I knew he’d looked familiar. Returning to preparing my dinner, the voice inside my head said, You see? Those are the kinds of people you need to surround yourself with.
Delivery of my liver patch had taken two weeks. During the wait, I’d started taking Buster for long walks, waking up early to get back on track with my gene therapy research work. I even attended a rally for ending animal farming.
Slitting open the thermal bio-containment packaging that my liver had arrived in, I removed the organ. It was cold and wet, tinged purple and reddish brown. Closing my eyes, I squeezed it, trying to see if my proprioperceptive sense would magically expand to contain this new chunk of my flesh.

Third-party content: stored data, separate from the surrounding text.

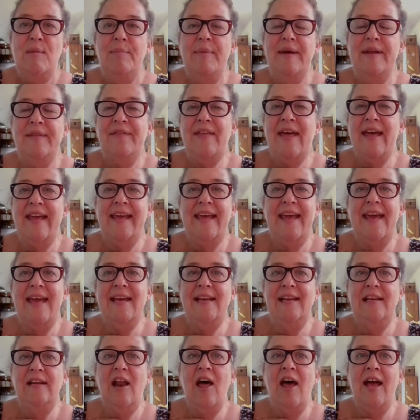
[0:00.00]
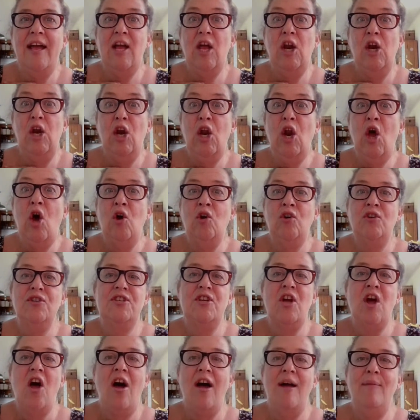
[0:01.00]
But they get like a long
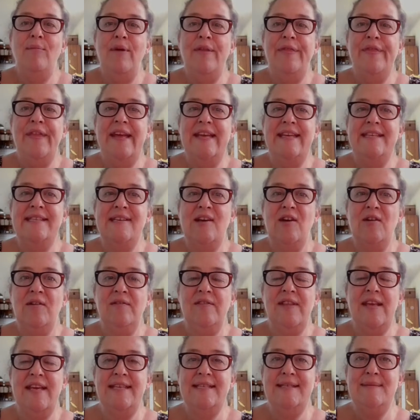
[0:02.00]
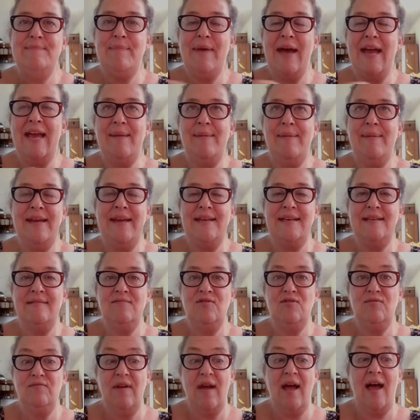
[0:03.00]
time with these baby
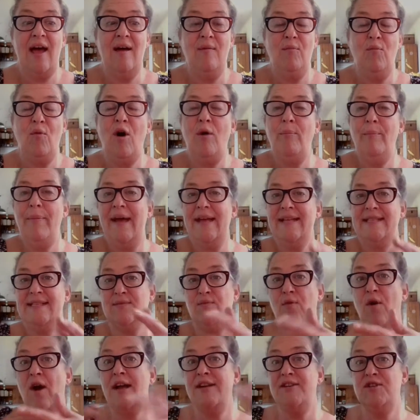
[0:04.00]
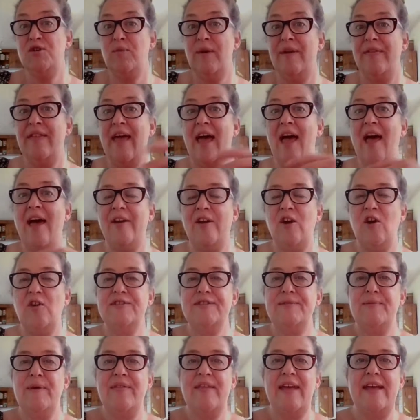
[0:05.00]
wombats right to when they're
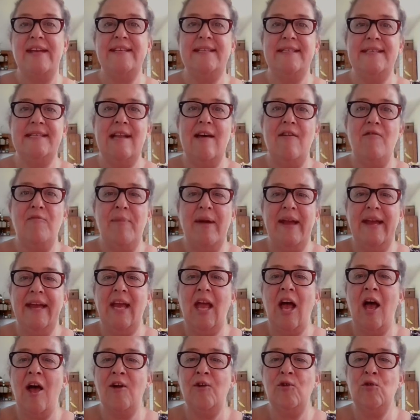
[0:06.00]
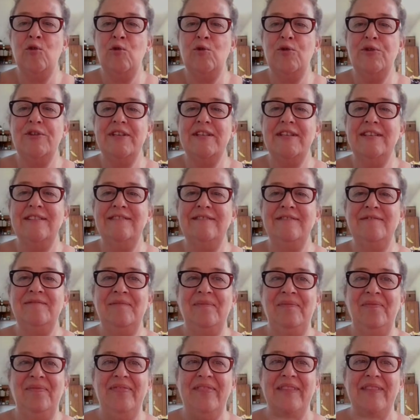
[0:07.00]
adults, where they just love being cuddled and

I waited, eyes closed. Somehow it did feel like a part of me; somehow my skin sensed this wasn’t alien flesh.
This thing was a part of me.
I dropped it into the frying pan.
An intense hunger gripped me. I was used to being hungry, but this was different. Watching my liver sizzle, I began salivating painfully. My nostrils flared. Picking up a fork, I turned it, trying to brown it evenly, but then, unable to wait, I used the side of the fork to nip off a piece and popped it into my mouth.
At first I rolled it around my tongue. Then I chewed, sucking the juices from it; I moaned as I swallowed, remembering guilt-free days of eating meat as a youth, eating and enjoying. Stabbing and ripping with the fork, I ground off another piece against the bottom of the frying pan. It was still raw. Pinpricks of blood popped from the edges of the ragged meat, but I gobbled it down.
The pan was empty before I realized what I was doing. Using the back of my hand, I wiped a streak of spittle from the side of my mouth.
Buster whined at my feet, sensing something was going on. I looked down at him.
“Not for you, little Buster, this is all for mummy.”
He always preferred human food to his own food. Human food. And for the first time in longer than I could remember, I laughed, and then another thought: You are what you eat. I laughed again.
Personal organ stockpiling was something everyone with money was doing, I’d found out. I talked about it with anyone who would listen. I was finally sleeping at night. Michael got back in touch with me, and our coffee dates became regular again.
“Sharks kill eleven humans a year on average!” I exclaimed to him one evening, startling some other customers. “Do you know how many sharks humans kill?”